Interactive Data Visualization with the plotly

The plotly package in R provides a powerful framework for creating interactive, web-based visualizations. It builds on the JavaScript Plotly library, offering dynamic plots like scatter, line, bar, and 3D charts that support zooming, panning, and tooltips. This tutorial introduces plotly for beginners, using built-in datasets like iris and mtcars. We’ll cover basic plots, customization, and interactive features, assuming basic R knowledge.

Installation and Setup

Install the plotly package from CRAN and load it:

Code
#install.packages("plotly")
library(plotly)
Loading required package: ggplot2

Attaching package: 'plotly'
The following object is masked from 'package:ggplot2':

    last_plot
The following object is masked from 'package:stats':

    filter
The following object is masked from 'package:graphics':

    layout

Basic Scatter Plot

Create a scatter plot using the iris dataset to visualize Sepal Length vs. Sepal Width.

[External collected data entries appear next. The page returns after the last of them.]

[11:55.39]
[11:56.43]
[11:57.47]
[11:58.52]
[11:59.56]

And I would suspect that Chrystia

The plot_ly() function is the core of plotly, using a formula interface (e.g., x = ~variable) to specify data. The %>% or |> pipe operator (from magrittr) chains commands for customization.

Code
p1 <- plot_ly(data = iris, 
              x = ~Sepal.Length, 
              y = ~Sepal.Width, 
              type = "scatter", 
              mode = "markers",
              marker = list(size = 10),
              text = ~paste("Species:", Species),
              hoverinfo = "text+x+y") %>%
  layout(title = "Sepal Length vs. Width",
         xaxis = list(title = "Sepal Length"),
         yaxis = list(title = "Sepal Width"))

# Display the plot
p1
  • type = "scatter" and mode = "markers" create a scatter plot.
  • text and hoverinfo customize tooltips to show species and coordinates.

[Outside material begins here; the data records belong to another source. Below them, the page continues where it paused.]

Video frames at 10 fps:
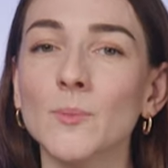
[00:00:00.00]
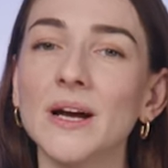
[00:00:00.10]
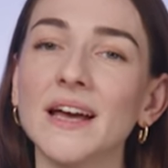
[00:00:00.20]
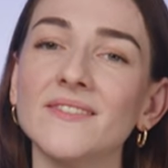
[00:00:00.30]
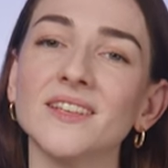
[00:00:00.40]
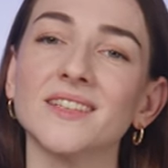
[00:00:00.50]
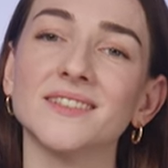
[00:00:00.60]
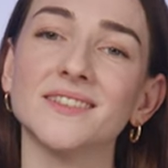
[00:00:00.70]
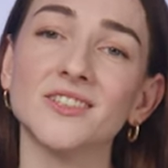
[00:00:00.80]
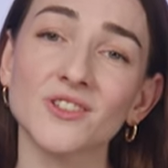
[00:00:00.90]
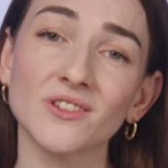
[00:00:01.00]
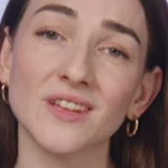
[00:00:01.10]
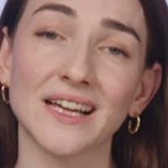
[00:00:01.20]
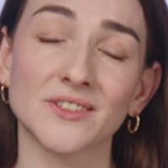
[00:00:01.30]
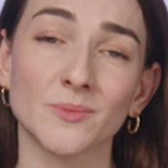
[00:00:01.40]
By having an additional
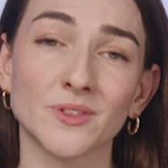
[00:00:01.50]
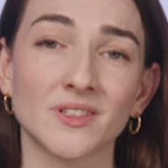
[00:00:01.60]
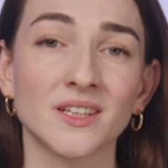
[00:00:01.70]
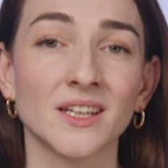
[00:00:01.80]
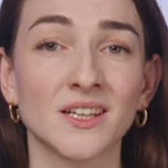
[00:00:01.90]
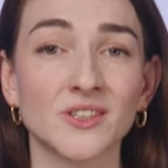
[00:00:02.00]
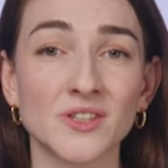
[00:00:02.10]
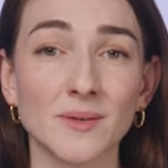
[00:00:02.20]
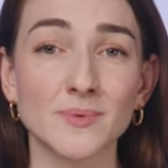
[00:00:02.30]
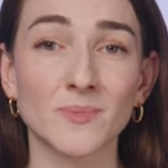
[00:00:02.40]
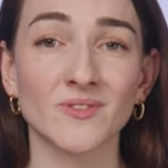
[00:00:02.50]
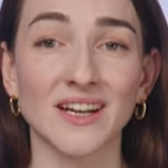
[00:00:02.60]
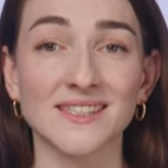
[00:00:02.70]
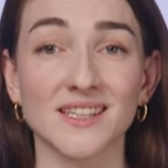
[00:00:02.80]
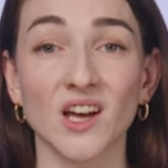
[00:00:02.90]
attribute, Chips
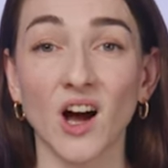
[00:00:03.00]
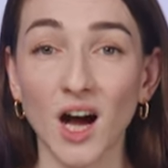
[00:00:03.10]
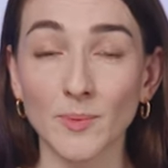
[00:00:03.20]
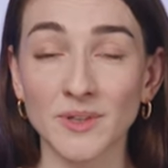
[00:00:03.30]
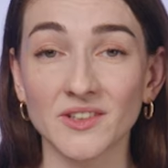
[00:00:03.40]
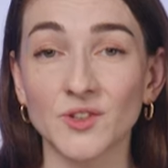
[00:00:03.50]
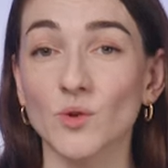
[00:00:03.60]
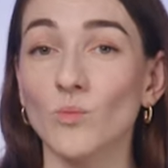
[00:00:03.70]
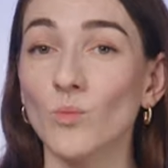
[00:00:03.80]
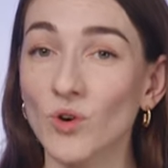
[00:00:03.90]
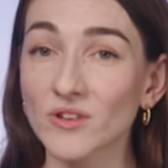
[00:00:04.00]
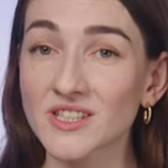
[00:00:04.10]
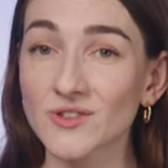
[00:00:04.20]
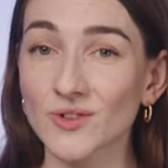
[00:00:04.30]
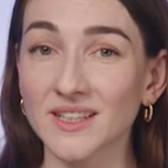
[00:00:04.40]
provides an opt-in to a more
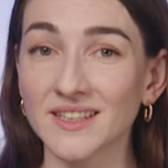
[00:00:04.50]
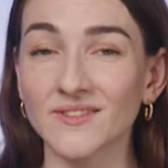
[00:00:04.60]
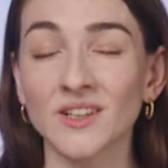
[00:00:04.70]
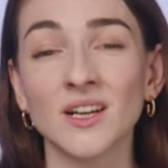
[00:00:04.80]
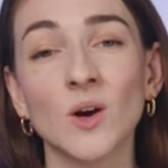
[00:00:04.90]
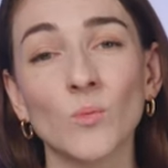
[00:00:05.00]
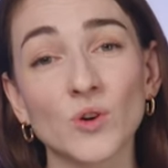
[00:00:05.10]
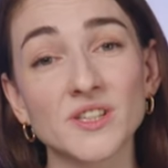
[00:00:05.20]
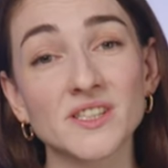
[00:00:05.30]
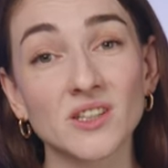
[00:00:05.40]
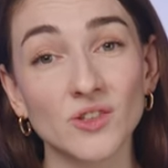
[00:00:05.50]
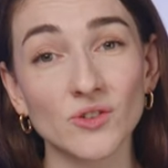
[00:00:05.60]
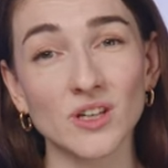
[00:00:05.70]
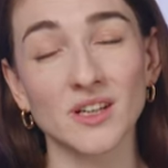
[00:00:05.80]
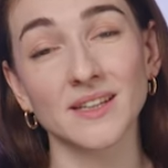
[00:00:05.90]
restrictive, more
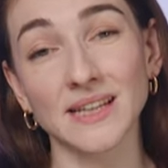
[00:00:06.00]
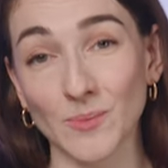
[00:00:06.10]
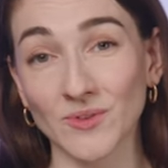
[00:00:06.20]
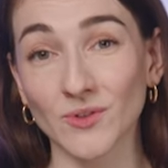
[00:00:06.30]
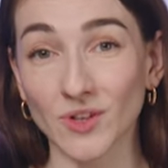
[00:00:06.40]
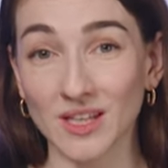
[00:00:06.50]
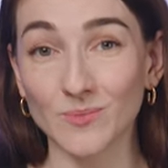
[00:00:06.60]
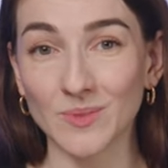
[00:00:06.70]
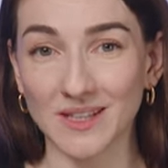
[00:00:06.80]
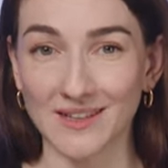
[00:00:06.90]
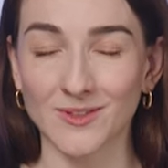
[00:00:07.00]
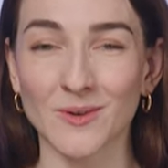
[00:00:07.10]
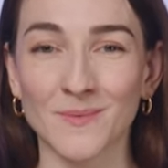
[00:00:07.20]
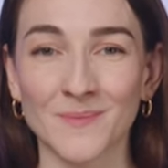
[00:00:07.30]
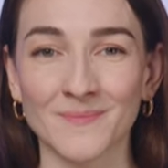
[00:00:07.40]
secure type of cookie
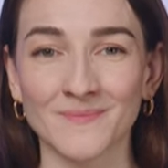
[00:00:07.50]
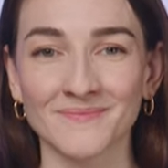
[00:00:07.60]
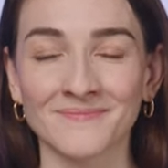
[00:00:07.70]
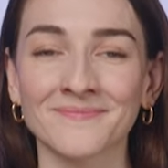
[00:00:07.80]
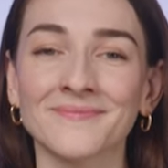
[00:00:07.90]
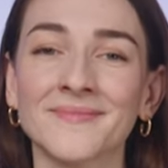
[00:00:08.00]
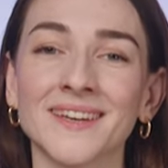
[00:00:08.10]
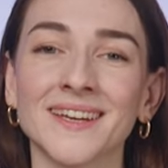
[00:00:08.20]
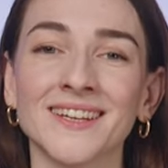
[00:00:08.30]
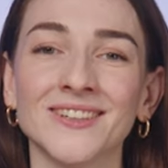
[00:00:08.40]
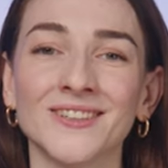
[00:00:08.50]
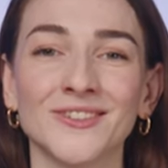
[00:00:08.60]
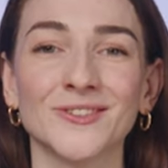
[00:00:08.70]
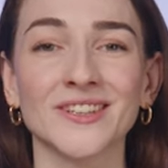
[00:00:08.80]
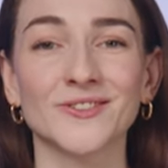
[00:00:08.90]
behavior.
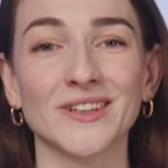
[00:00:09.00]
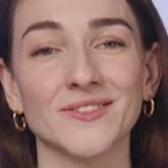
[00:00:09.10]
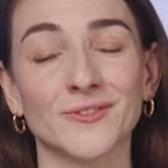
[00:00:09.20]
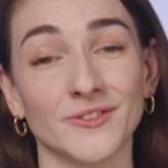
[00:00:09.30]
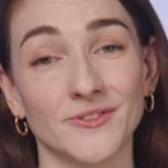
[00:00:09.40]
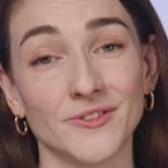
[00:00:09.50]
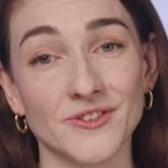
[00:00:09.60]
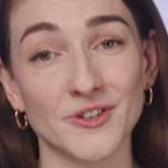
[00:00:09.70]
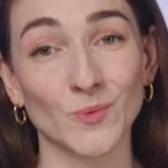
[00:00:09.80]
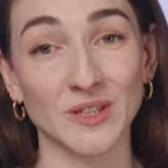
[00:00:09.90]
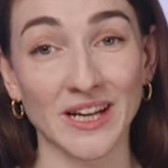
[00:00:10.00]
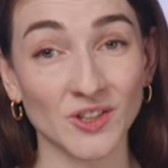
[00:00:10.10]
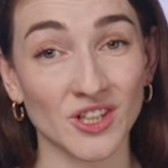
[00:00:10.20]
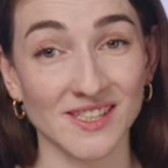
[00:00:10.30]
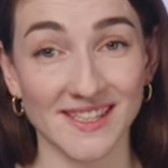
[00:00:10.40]
To get ready for the future
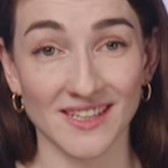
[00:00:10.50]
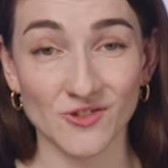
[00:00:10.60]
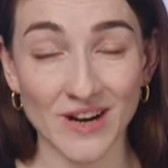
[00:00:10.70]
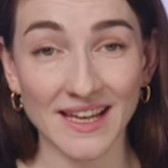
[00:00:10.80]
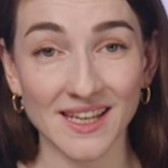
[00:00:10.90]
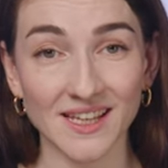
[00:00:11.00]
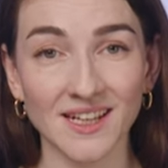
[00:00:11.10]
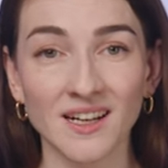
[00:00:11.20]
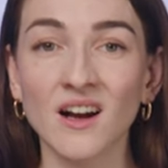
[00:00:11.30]
without cross-site tracking,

Scatter Plot with Grouping

Add color grouping by species:

Code
p2 <- plot_ly(data = iris, 
              x = ~Sepal.Length, 
              y = ~Sepal.Width, 
              color = ~Species,  # Color by species
              type = "scatter", 
              mode = "markers",
              marker = list(size = 10),
              text = ~paste("Species:", Species),
              hoverinfo = "text+x+y") %>%
  layout(title = "Sepal Length vs. Width by Species",
         xaxis = list(title = "Sepal Length"),
         yaxis = list(title = "Sepal Width"),
         showlegend = TRUE)

p2
  • color = ~Species assigns colors to each species.
  • showlegend = TRUE adds a legend.

Bar Plot

Create a bar plot of cylinder counts from the mtcars dataset:

Code
# Summarize cylinder counts
mtcars_cyl <- table(mtcars$cyl)
cyl_data <- data.frame(cyl = names(mtcars_cyl), count = as.numeric(mtcars_cyl))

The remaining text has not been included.